Android

HMT-1 is fundamentally an Android 8.0 device. It runs standard Android applications, built using standard Android development tools.

The major difference between a regular Android device and HMT-1 is that HMT-1 has no touch screen, and all user interaction is through voice commands or head-gestures.

However as a developer you do not need to write any code that deals with the speech recognizer directly. HMT-1 runs a software service called WearHF that lives between the operating system and your Applications. This service intercepts user controls designed for touch and automatically speech enables them. So as a developer you can continue to program for touch interfaces, and continue to write standard Android applications that run across a number of platforms.

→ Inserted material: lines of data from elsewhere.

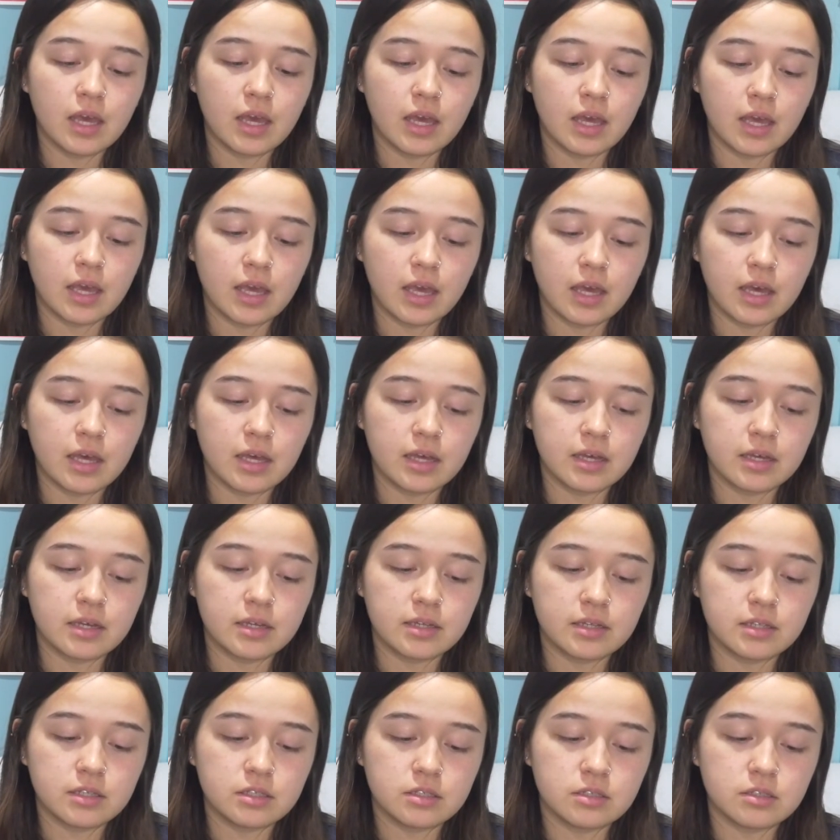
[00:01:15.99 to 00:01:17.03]

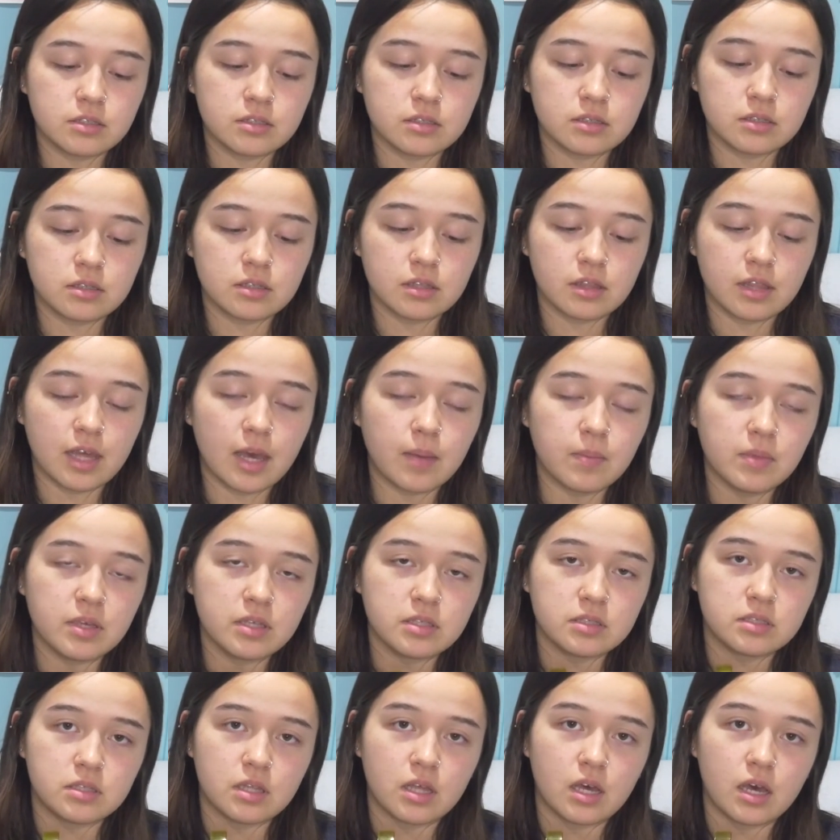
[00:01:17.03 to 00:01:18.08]
And that
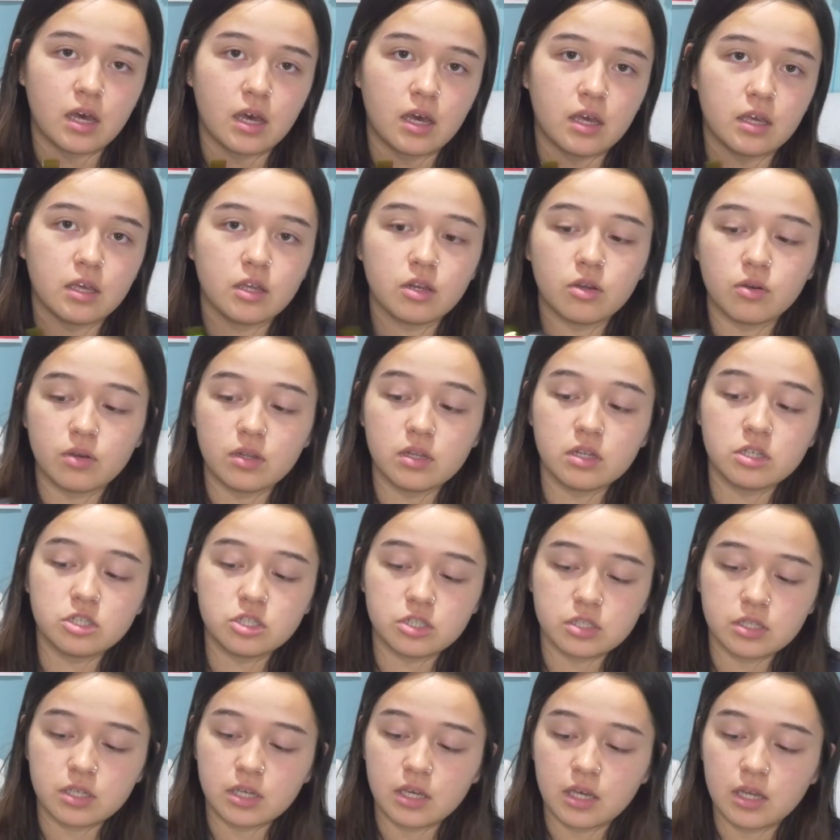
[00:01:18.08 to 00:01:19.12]
means that, you know,
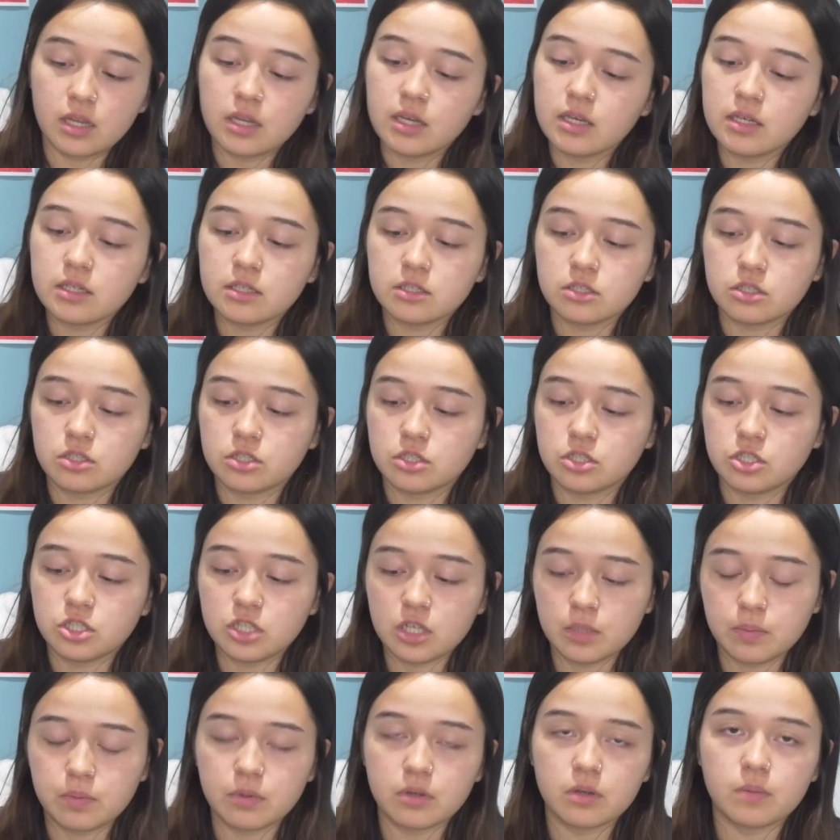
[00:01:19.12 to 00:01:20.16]
initially it is
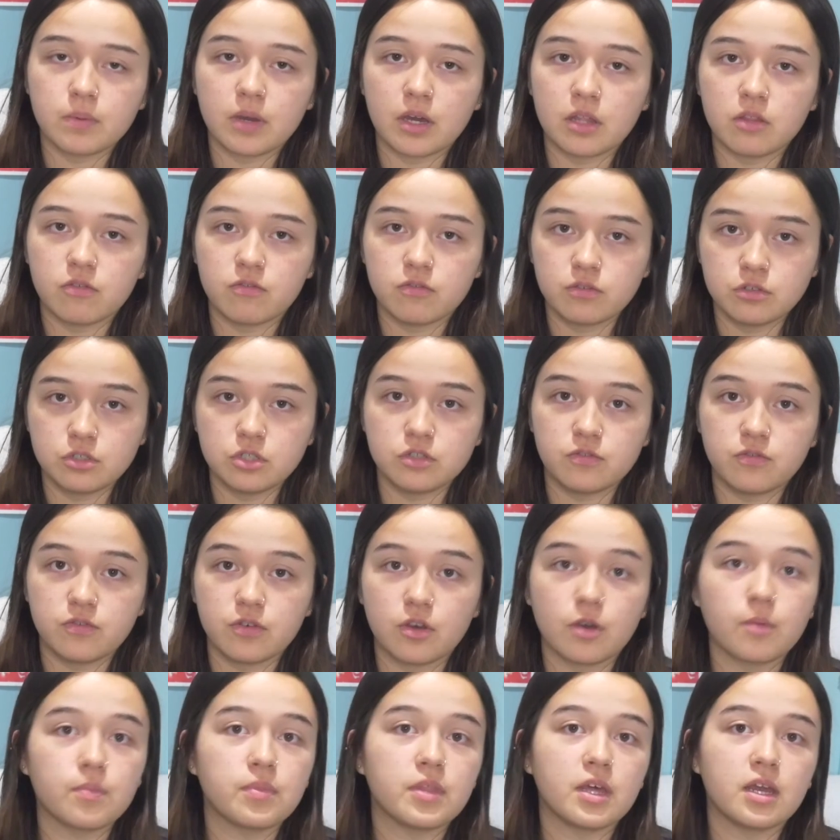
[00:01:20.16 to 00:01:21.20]
cheaper to buy the
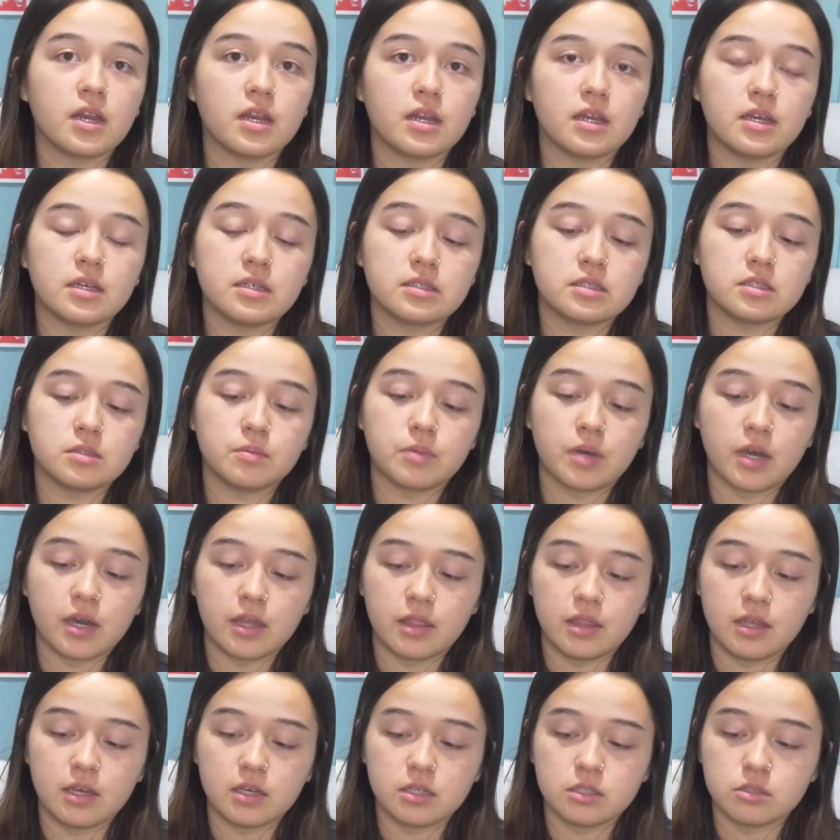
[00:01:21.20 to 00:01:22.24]
Fujifilm than it is to buy
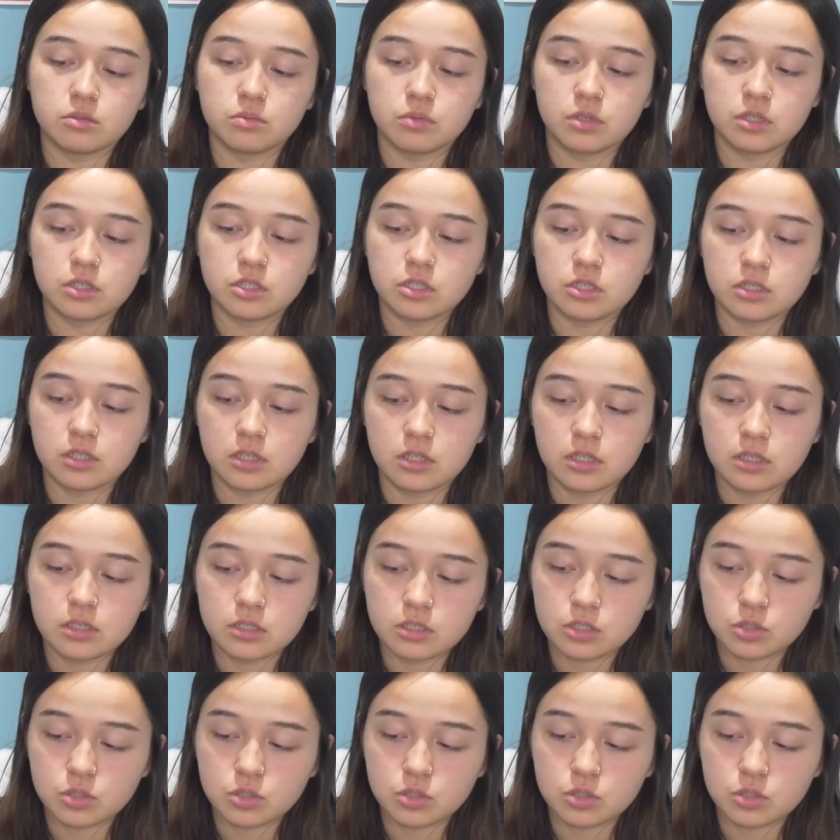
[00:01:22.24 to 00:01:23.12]
this, which is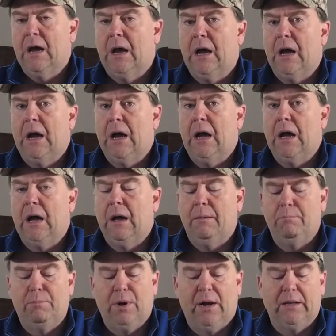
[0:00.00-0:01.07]

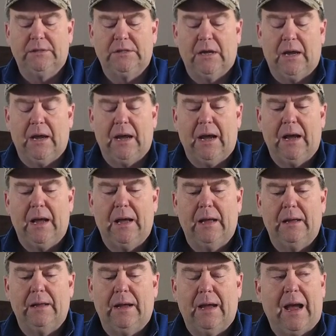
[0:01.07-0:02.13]
Uh, but uh,
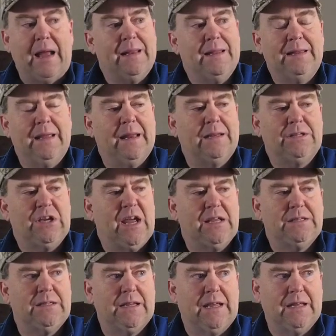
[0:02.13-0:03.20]
uh, I didn't get a
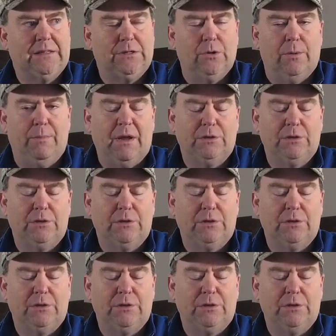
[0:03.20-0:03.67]
chance to get to it.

That said, there may be a few occasions where you might want to help WearHF deal with complex UI applications. To enable this, we also have a scripting language called WearML, that allows metadata hints to be embedded either directly into the source code of applications, or written as a standalone script to be executed against precompiled binary applications.

Three Approaches to Hands-Free Control

There are 3 steps to get your application working on the HMT-1. Each step unlocks more of the HMT-1's features and creates a better experience for your users, but requires more development to achieve.

Modifying your source code (step 3) unlocks all of the features of the HMT-1, such as access to prebuilt applications and applets. You can even access the low level guts of HMT-1 for those developers who really want to push the envelope of hands-free computing.

1.

Deploy and Go (Good)

The WearHF service will automatically detect the most common controls, and assign voice commands to them at runtime. This will provide a hands-free experience to most applications.

Installing Applications on HMT-1
2.

Create a WearML script (Better)

To provide a smoother user experience, or to help WearHF understand complex applications we have created the WearML scripting language. This sits between the application and the WearHF service and allows a developer to optimize their application for hands-free, without editing the source code of their application. WearML scripts are created using our RealWear Explorer tool.

WearML Scripting on HMT-1
3.

Optimize your application source code (Best)

Once you have discovered the benefits of the HMT-1 device, the final step is to edit your application to provide a fully optimized user experience. This is done by simply adding WearML metadata into the user interface components of your application - the metadata is ignored by other Android devices, but is used by HMT-1 to optimize the UI for voice.